CAST AI agent health monitoring¶
The CAST AI agent deployed inside customer's cluster is a critical part of the solution, hence monitoring its status is vital. This document outlines the recommended techniques for monitoring and understanding the health of this agent.
Agent logs¶
To quickly assess the state of the agent, use the standard kubectl
command to access the agent container logs:
kubectl logs -n castai-agent -l app.kubernetes.io/name=castai-agent -c agent
The expected outcome if the agent operations are healthy is as follows:
time="2021-12-02T09:19:42Z" level=info msg="delta with items[#] sent, response_code=204"
Prometheus metrics¶
CAST AI exposes a number of Prometheus metrics, some of them can be used to assess the health of the CAST AI agent and alert in case of any issues. For example, if the agent is performing as expected it should send snapshots (deltas) containing metadata about the cluster every 15s back to the CAST AI console. If snapshots are not received for a sustained period of time, this should be cause of concern and investigation. To monitor and alert against such scenarios, we propose using Prometheus metrics and alerting as described here.
Advanced monitoring using kube-state-metrics and Prometheus¶
We suggest building kube-state-metrics and Prometheus setup for advanced monitoring capability. This would enable users to capture cases like:
-
Agent pod not transitioning into
Running
status, -
Agent pod constantly restarting.
Examples of Prometheus alerting rules that cover the mentioned scenarions are presented below:
alerting_rules.yml:
groups:
- name: castai-agent
rules:
- alert: CastaiAgentFailedToRun
expr: |
sum by (namespace, pod) (
max by(namespace, pod) (
kube_pod_status_phase{phase=~"Pending|Unknown|Failed",namespace="castai-agent"}
) * on(namespace, pod) group_left(owner_kind) topk by(namespace, pod) (
1, max by(namespace, pod, owner_kind) (kube_pod_owner{owner_kind!="Job"})
)
) > 0
for: 5m
labels:
severity: page
annotations:
summary: "Kubernetes pod {{ $labels.pod }} cannot transition to Running phase."
description: "Checks the Kubernetes pod status phase metric and alerts when phase Running has not been reached in at least 5 minutes. Tip: phase=Running does not mean that the pod is running without any issues, i.e. when phase=Running, pod can have status CrashLoopBackOff, it only means that the pod was successfully scheduled."

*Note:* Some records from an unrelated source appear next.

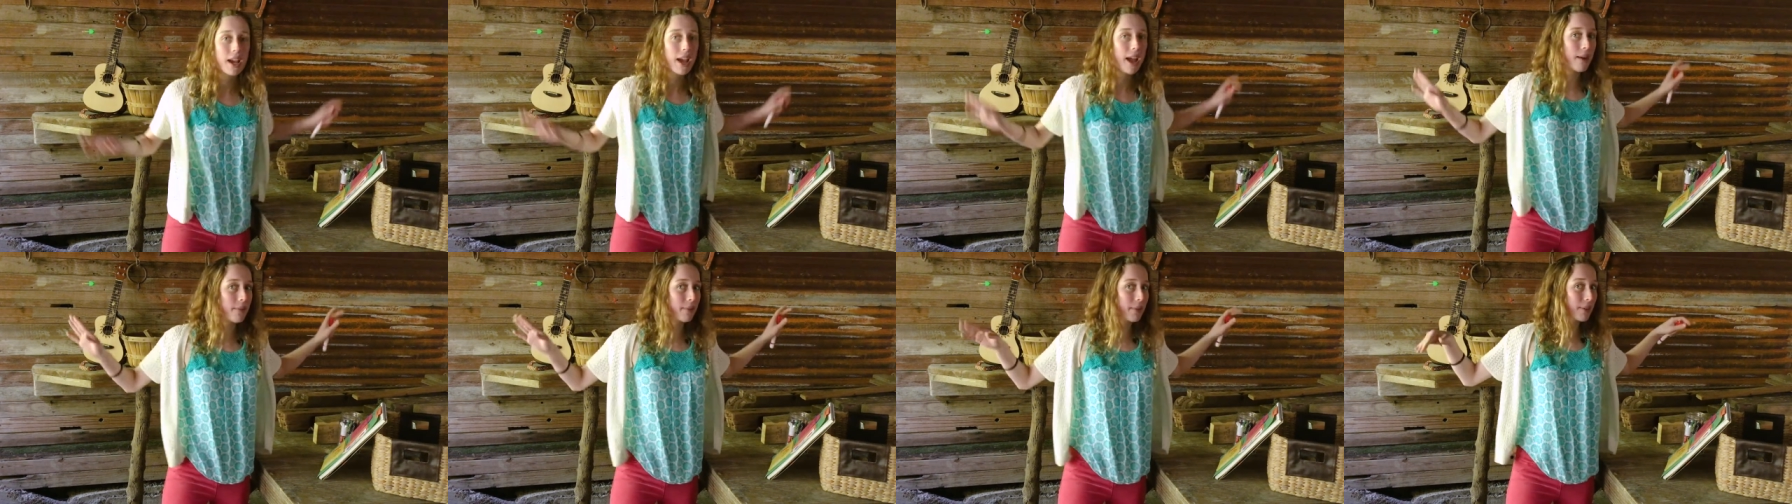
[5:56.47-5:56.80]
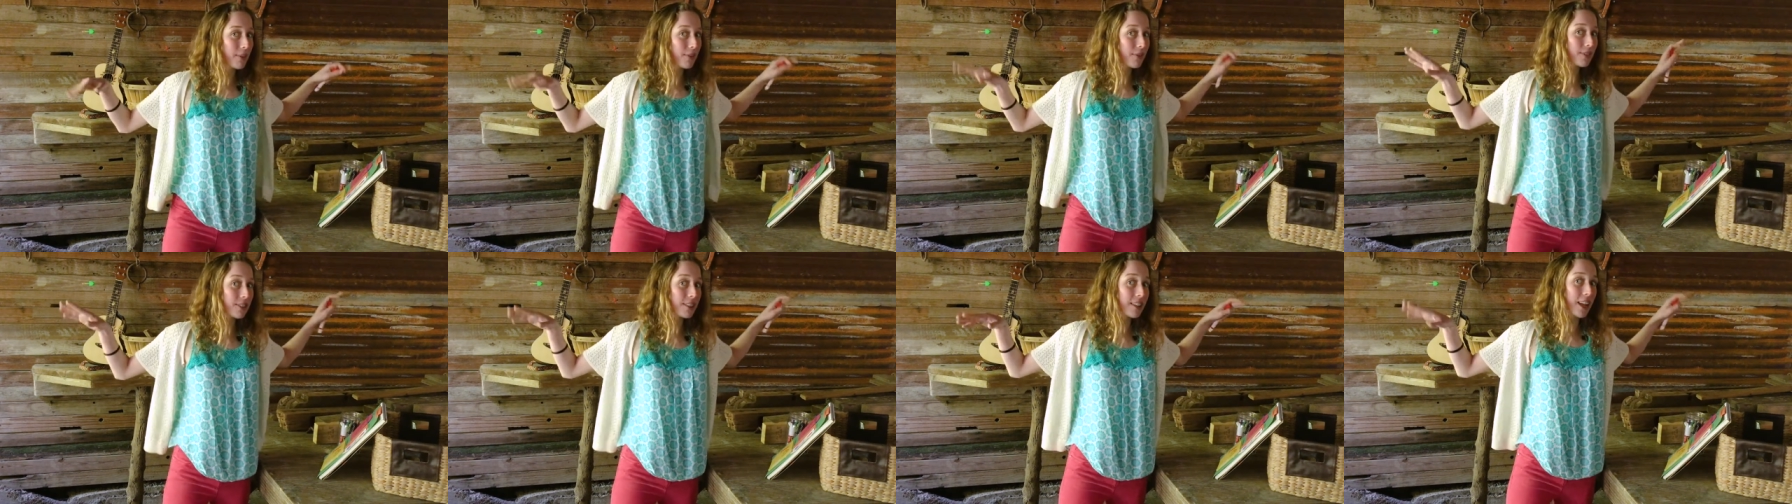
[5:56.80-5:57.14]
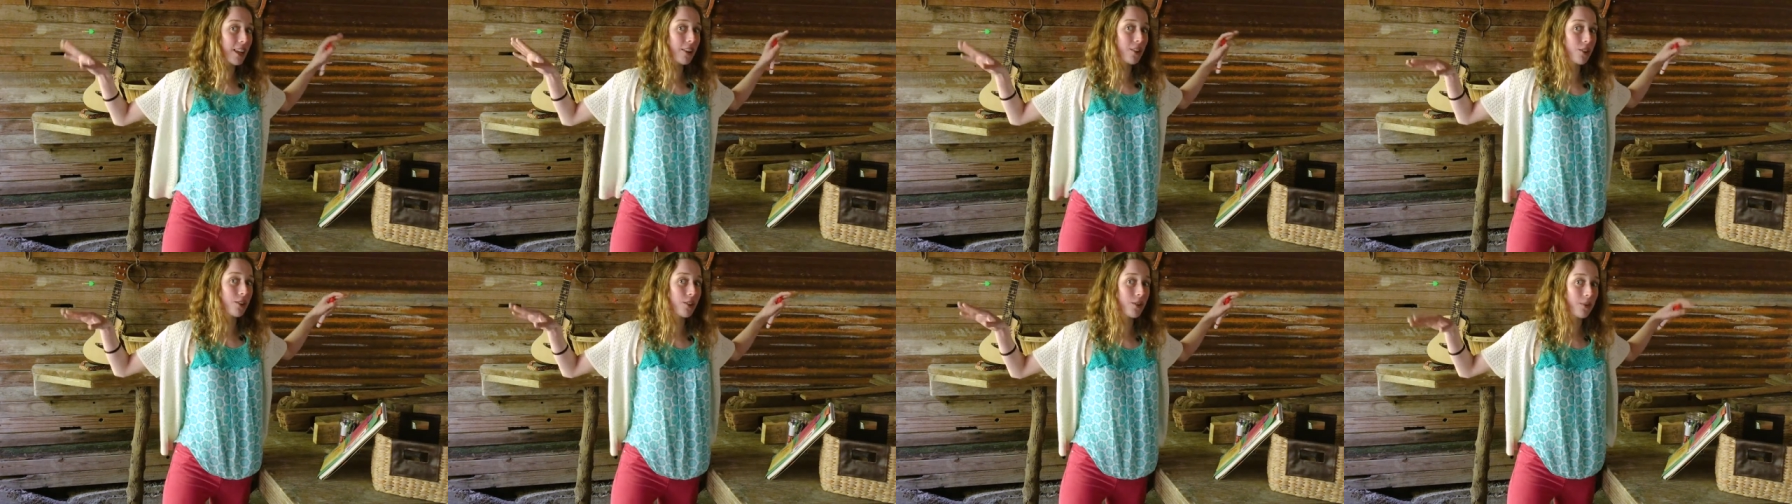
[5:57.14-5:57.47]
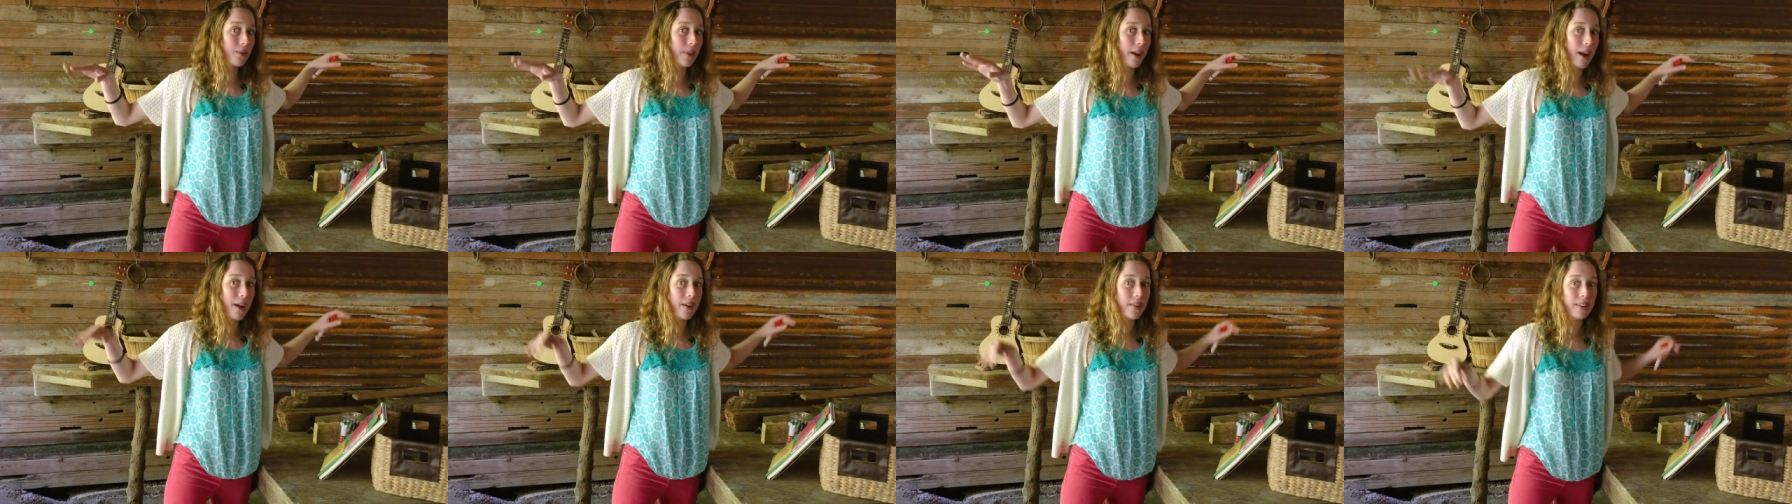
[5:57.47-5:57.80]
and we fluttered
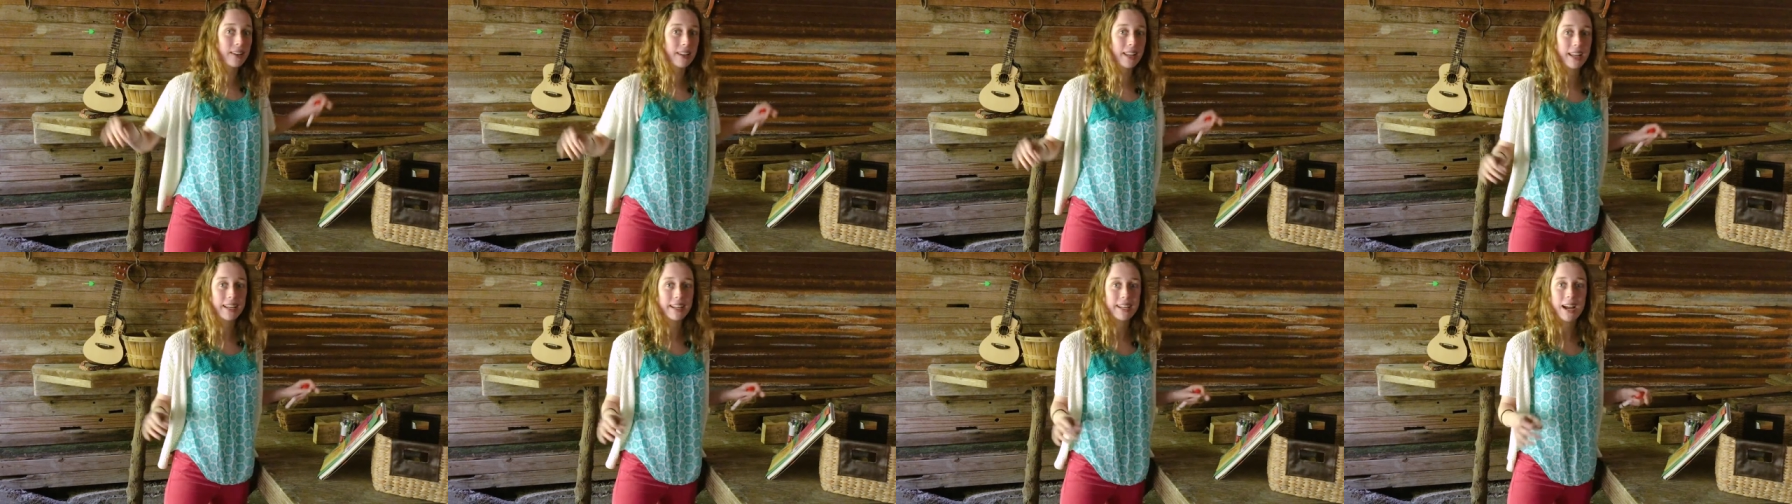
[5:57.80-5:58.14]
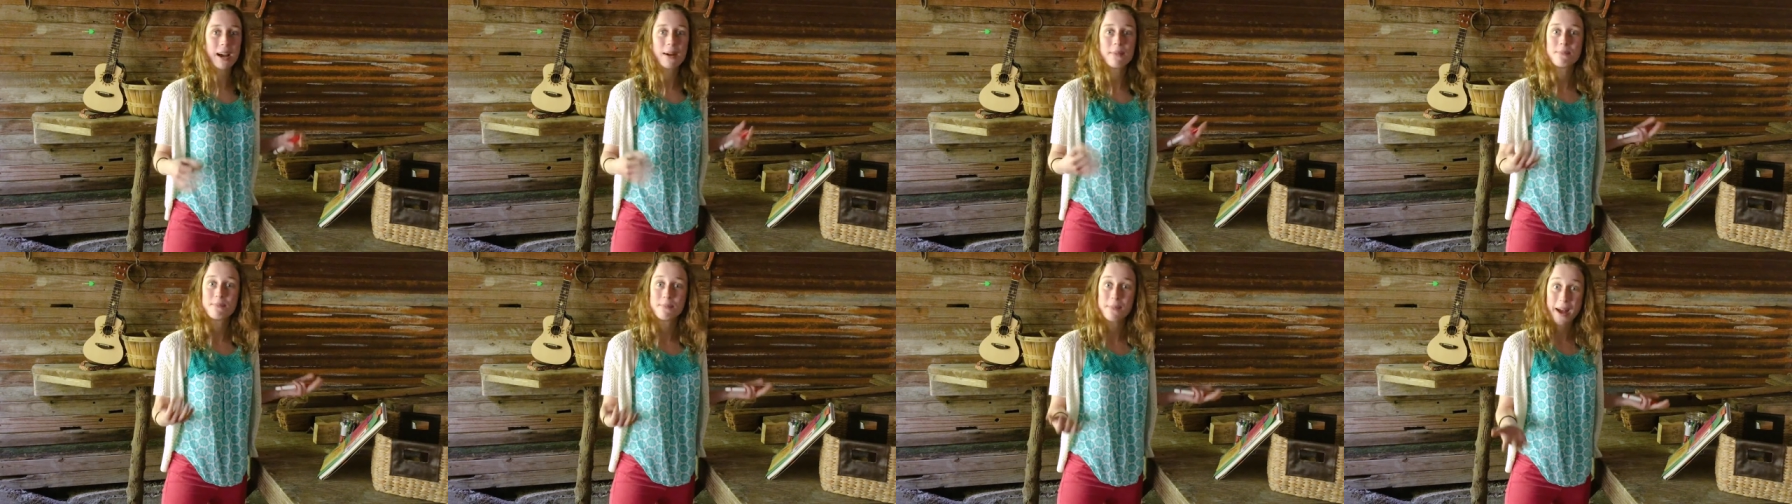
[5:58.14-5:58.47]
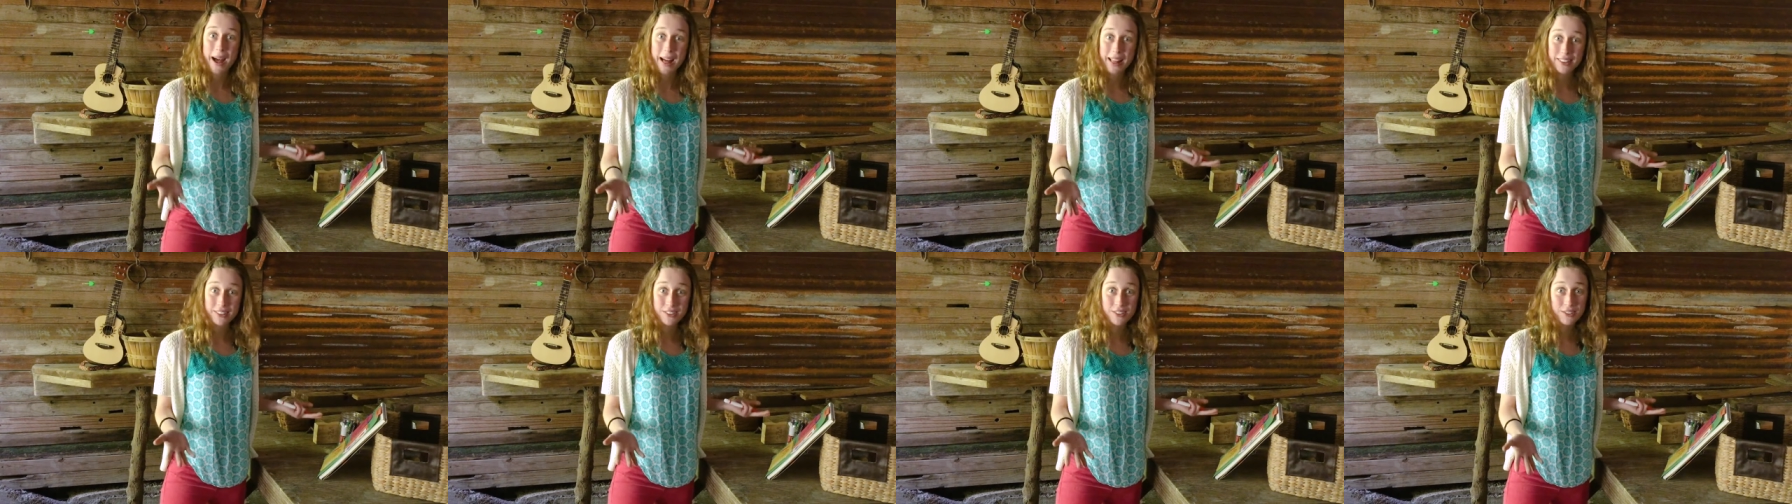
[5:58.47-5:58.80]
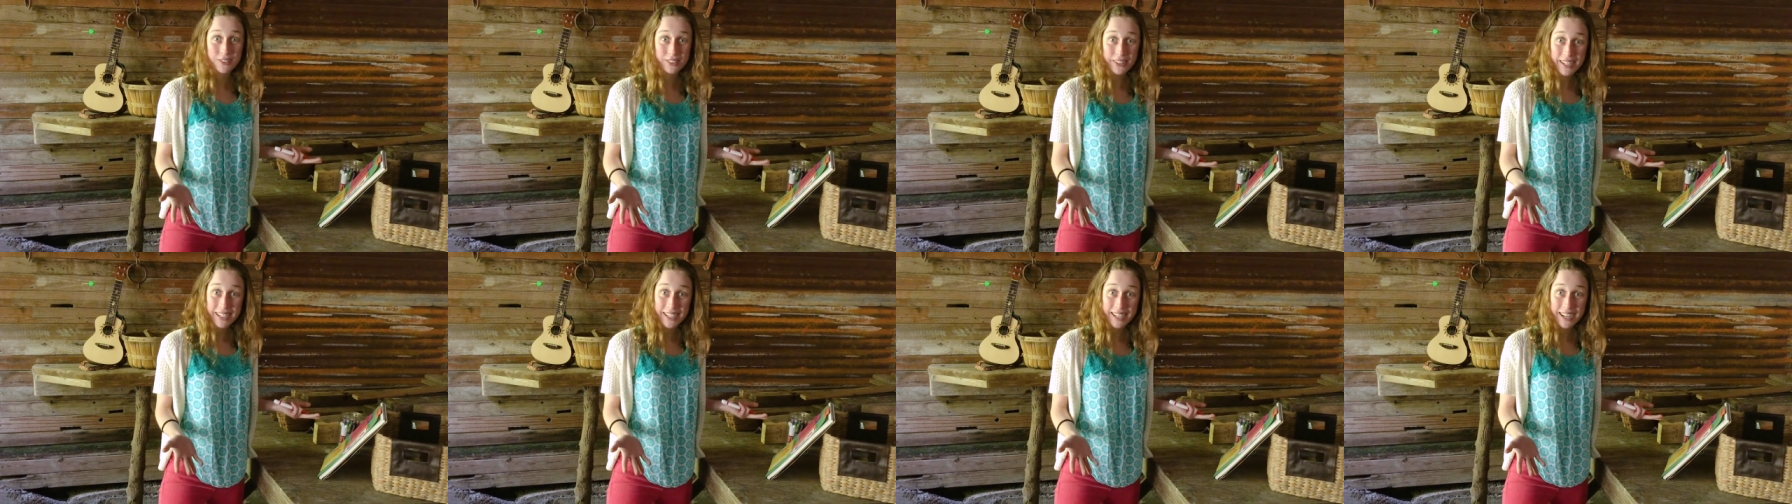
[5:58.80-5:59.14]
around like a
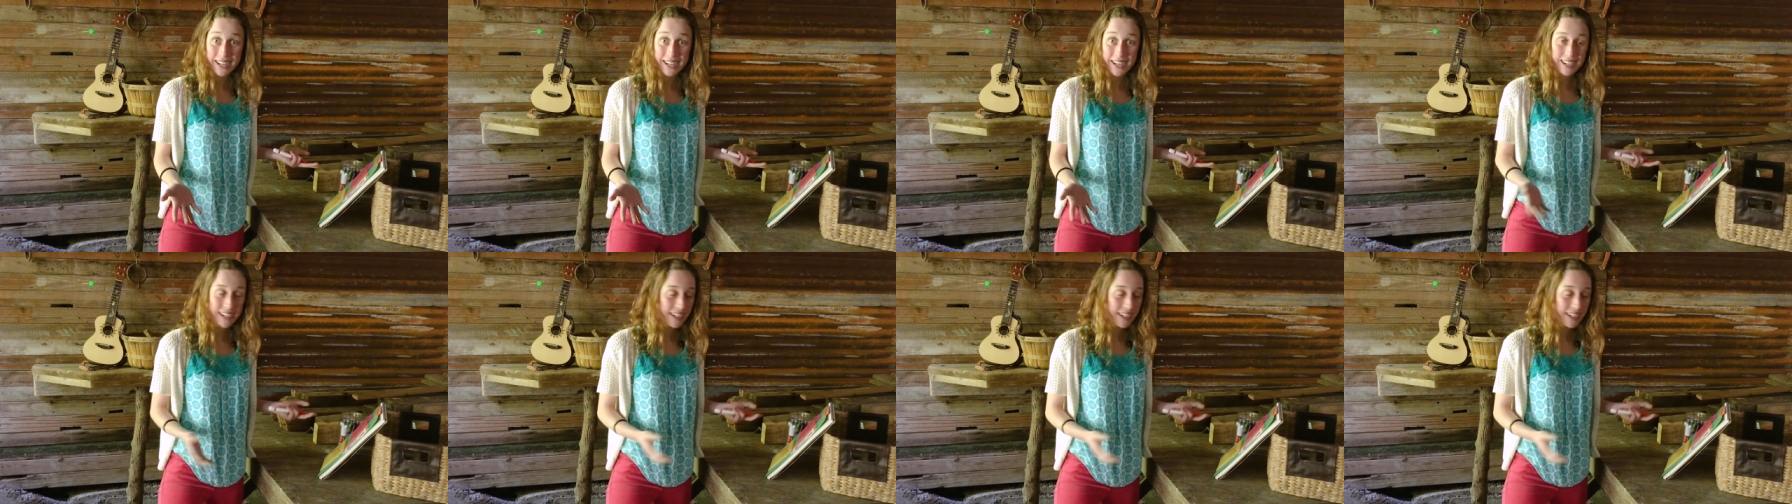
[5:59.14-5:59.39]
ballerina,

value: "{{`{{ $value }}`}}"
- alert: CastaiAgentCrashLooping
expr: |
increase(kube_pod_container_status_restarts_total{namespace="castai-agent"}[1h]) > 5
for: 0s
labels:
severity: page
annotations:
summary: "Kubernetes pod {{ $labels.pod }} crash looping."
description: "Checks the total number of pod restarts in the last hour and alerts when there were at least 5 restarts."
value: "{{ $value }}"